Ирина Муравьева - Ты мой ненаглядный! (сборник)
Копия документа, заявляющего о том, что Беня не желает больше считаться отцом своей дочери Виолы Вениаминовны и согласен передать права и обязанности в отношении ее Марату Моисеевичу Вольпину, была вложена в тот же конверт. Документ был отпечатан на машинке, стояла Бенина лиловыми чернилами выведенная подпись, число и дата.
– Бог мой! – вскрикнула тетка. – Когда же ты это писал?
– Я не писал этого, – глухо пробормотал Беня. – Это подделка. Она подделала мою подпись. И это ей так не пройдет.
Через три дня он встретил на перроне Аделу, румяную, как раскрытая роза, которую и поливают усердно, и два раза в день удобряют обильно. Увидев его, Адела сразу побледнела и еще больше выпрямилась.
– Зачем ты пришел? – выдохнула она. – Я знаю дорогу до загса.
– Ты подделала мою подпись, – сказал Беня. – Это уголовное преступление.
– Послушай меня! – ответила она. – Да, верно: подделала подпись.

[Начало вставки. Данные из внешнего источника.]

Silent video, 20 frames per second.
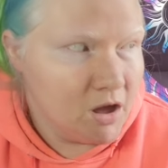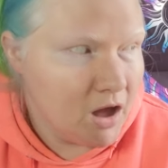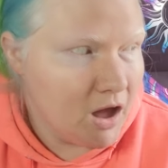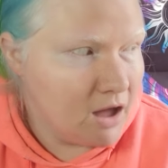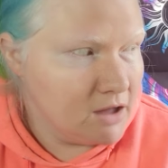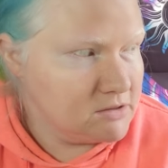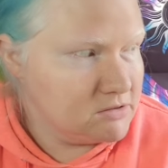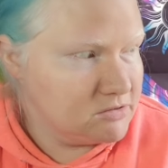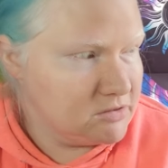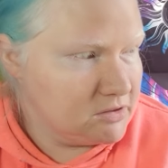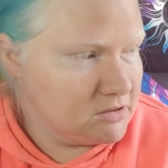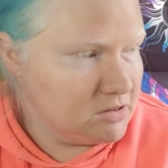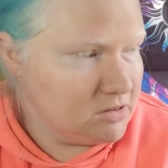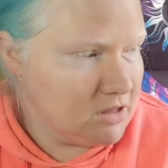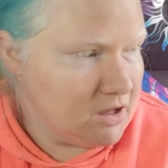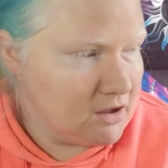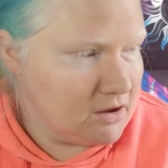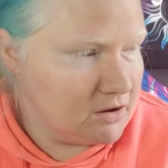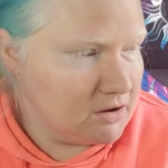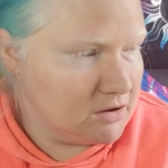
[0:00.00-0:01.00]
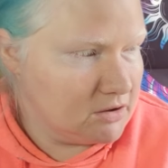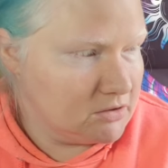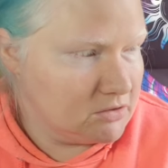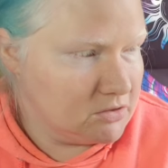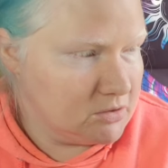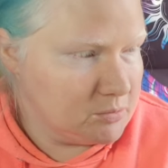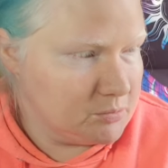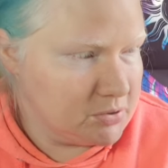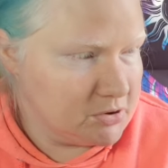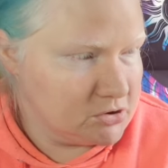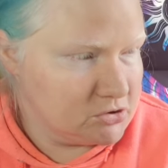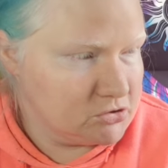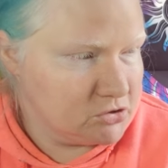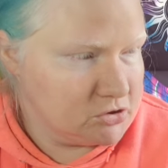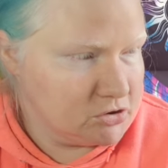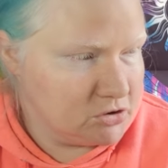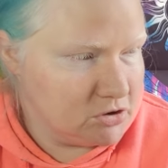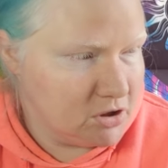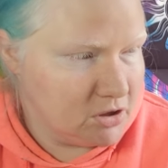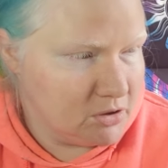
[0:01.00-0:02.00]
I did let the
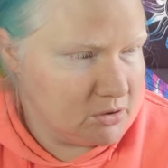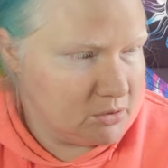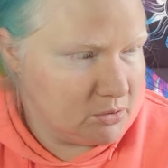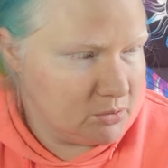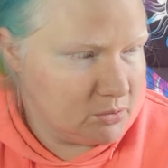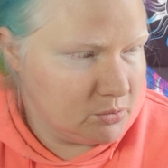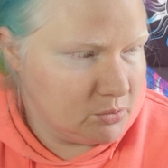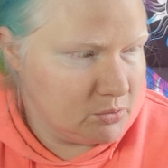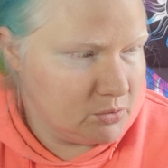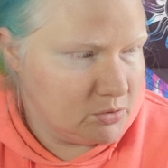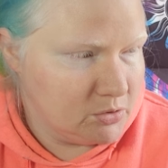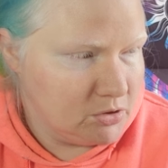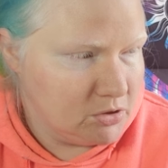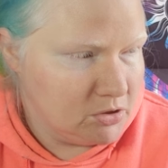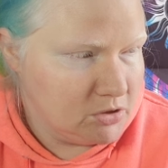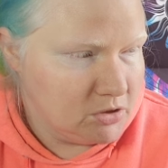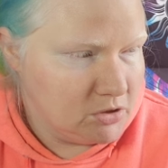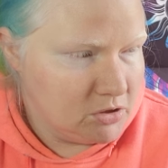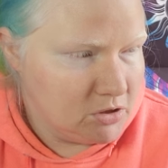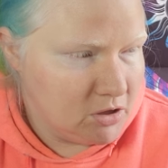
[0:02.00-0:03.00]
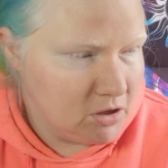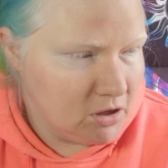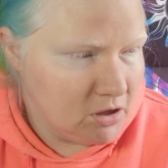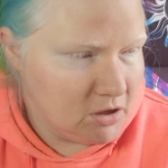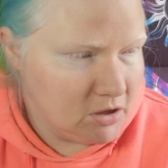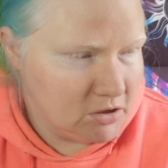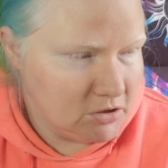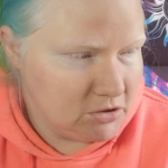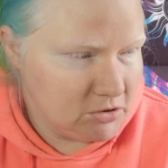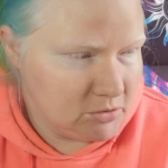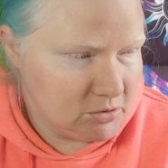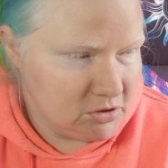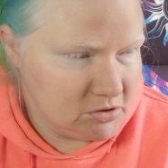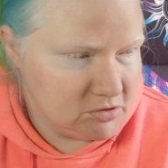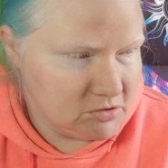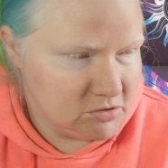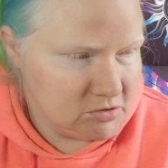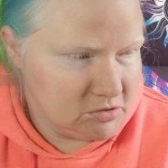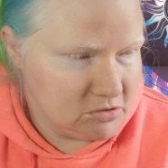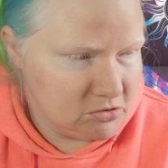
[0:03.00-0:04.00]
person know, uh, you know, I
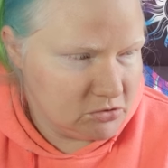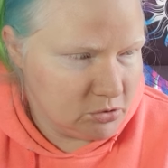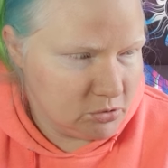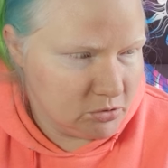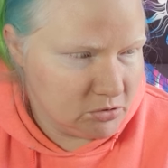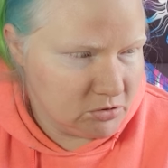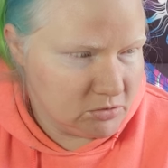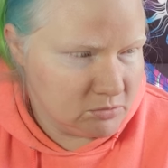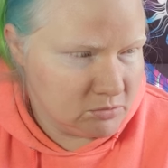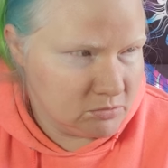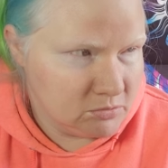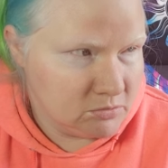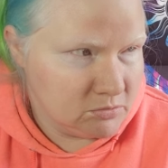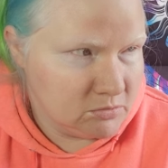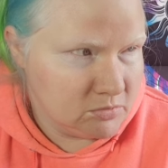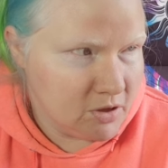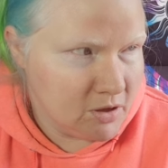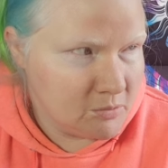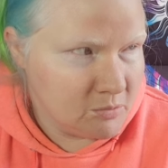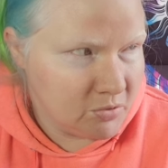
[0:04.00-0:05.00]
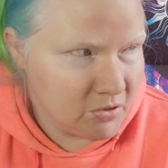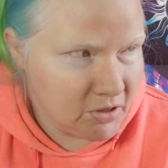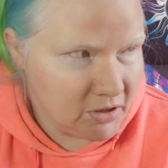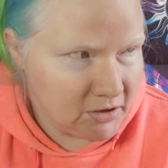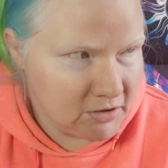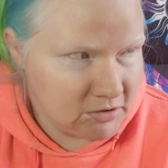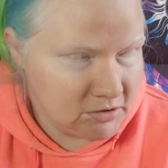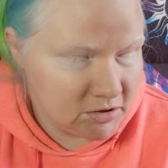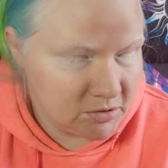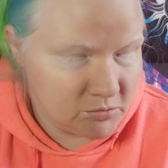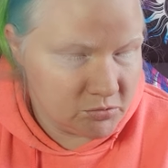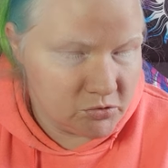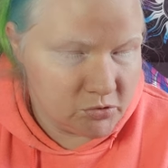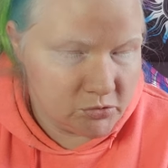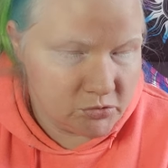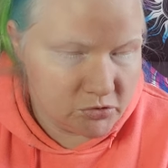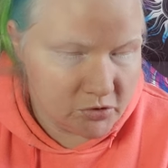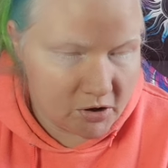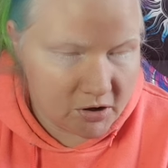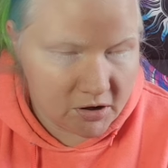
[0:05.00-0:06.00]
told him, I'm blind, I'm
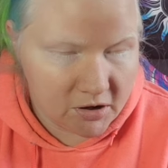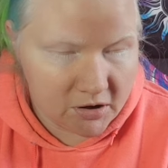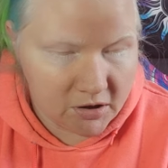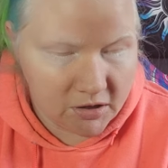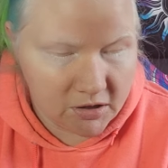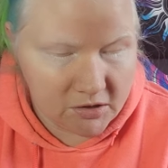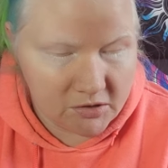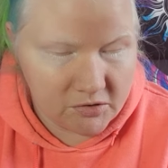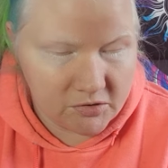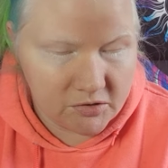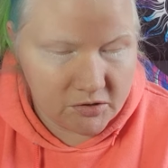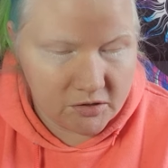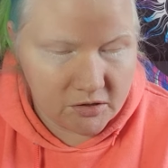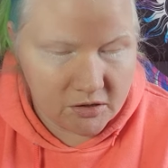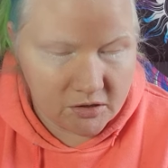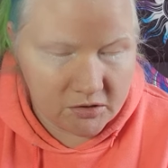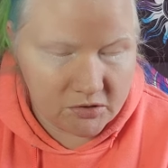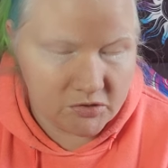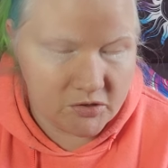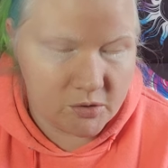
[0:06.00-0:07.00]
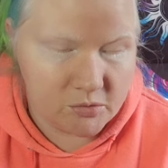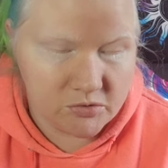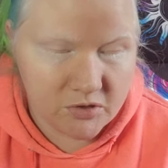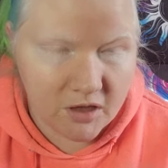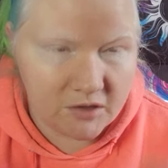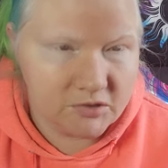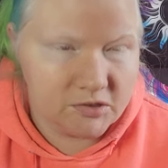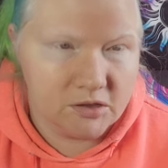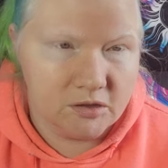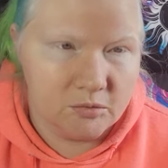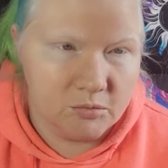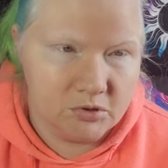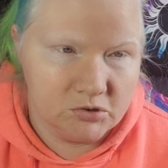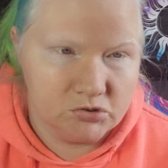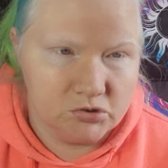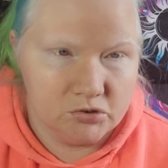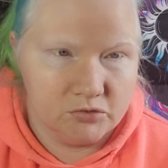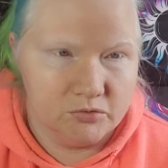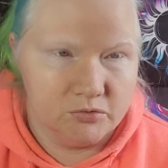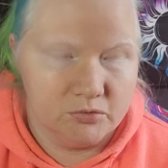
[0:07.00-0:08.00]
so sorry, because uh, I was asking a
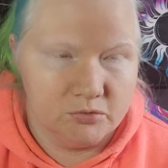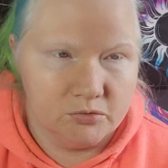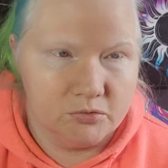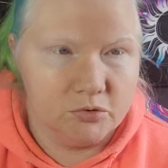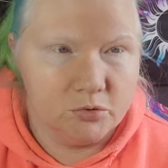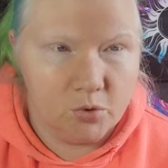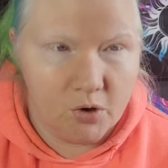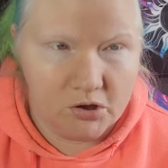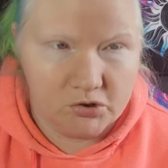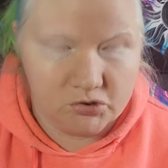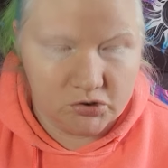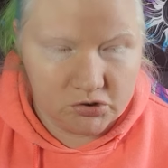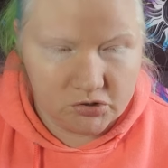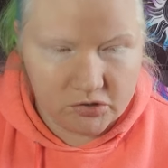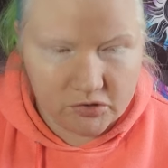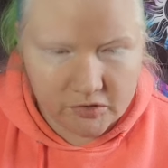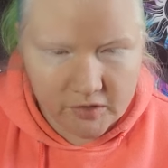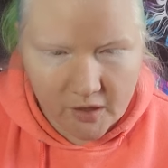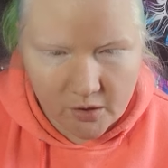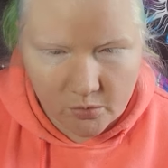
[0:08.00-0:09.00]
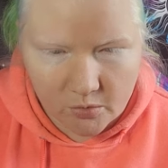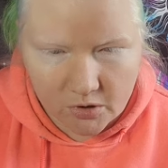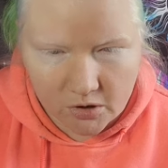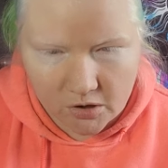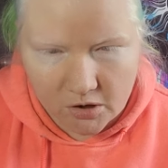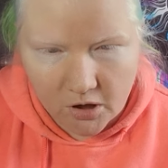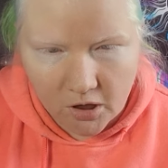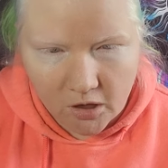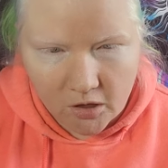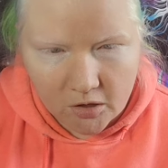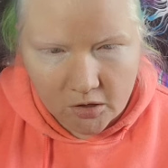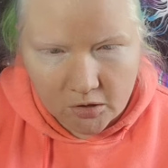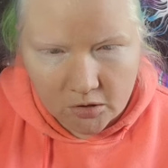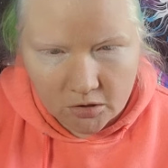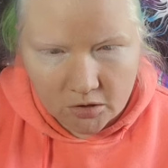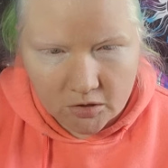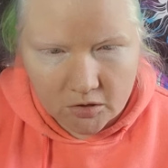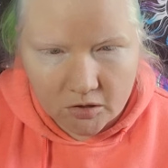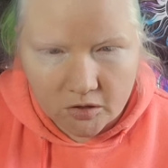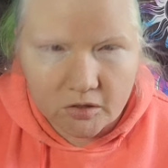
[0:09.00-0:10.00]
bunch of questions that were
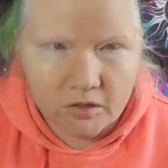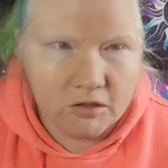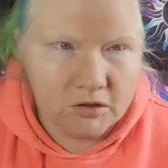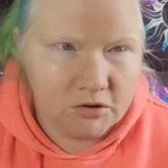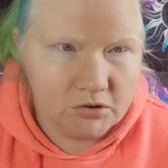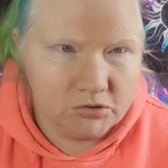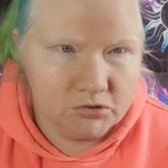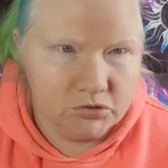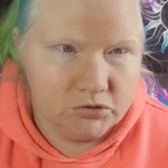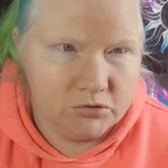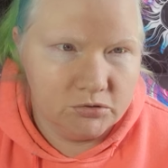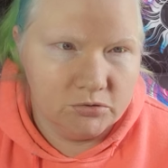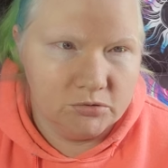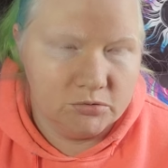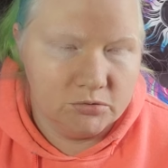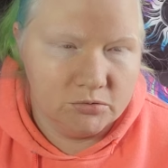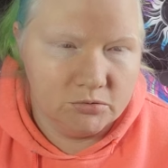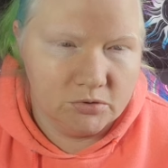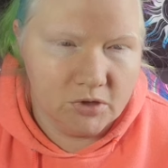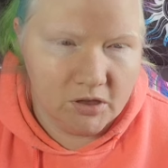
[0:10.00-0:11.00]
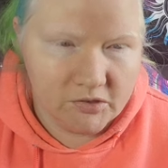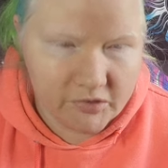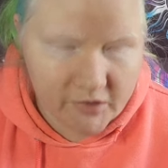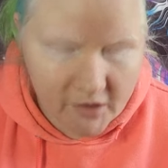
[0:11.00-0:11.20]
clear to a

Но знаешь ли ты, что если на меня донести, то меня заберут в тюрьму и я оттуда уже не выйду?
– Тебе там и место, – прошептал Беня.
– А что тогда будет с Виолой? – прищурившись, протянула Адела. – Виола погибнет без матери.
– Какая ты мать? – с отвращением пробормотал Беня.
– Какая я мать? – рассыпчатым эхом спросила Адела. – Я дня без нее не могу! Любого убью, кто обидит! Любого! Пускай меня рвут на клочки! Никому не отдам!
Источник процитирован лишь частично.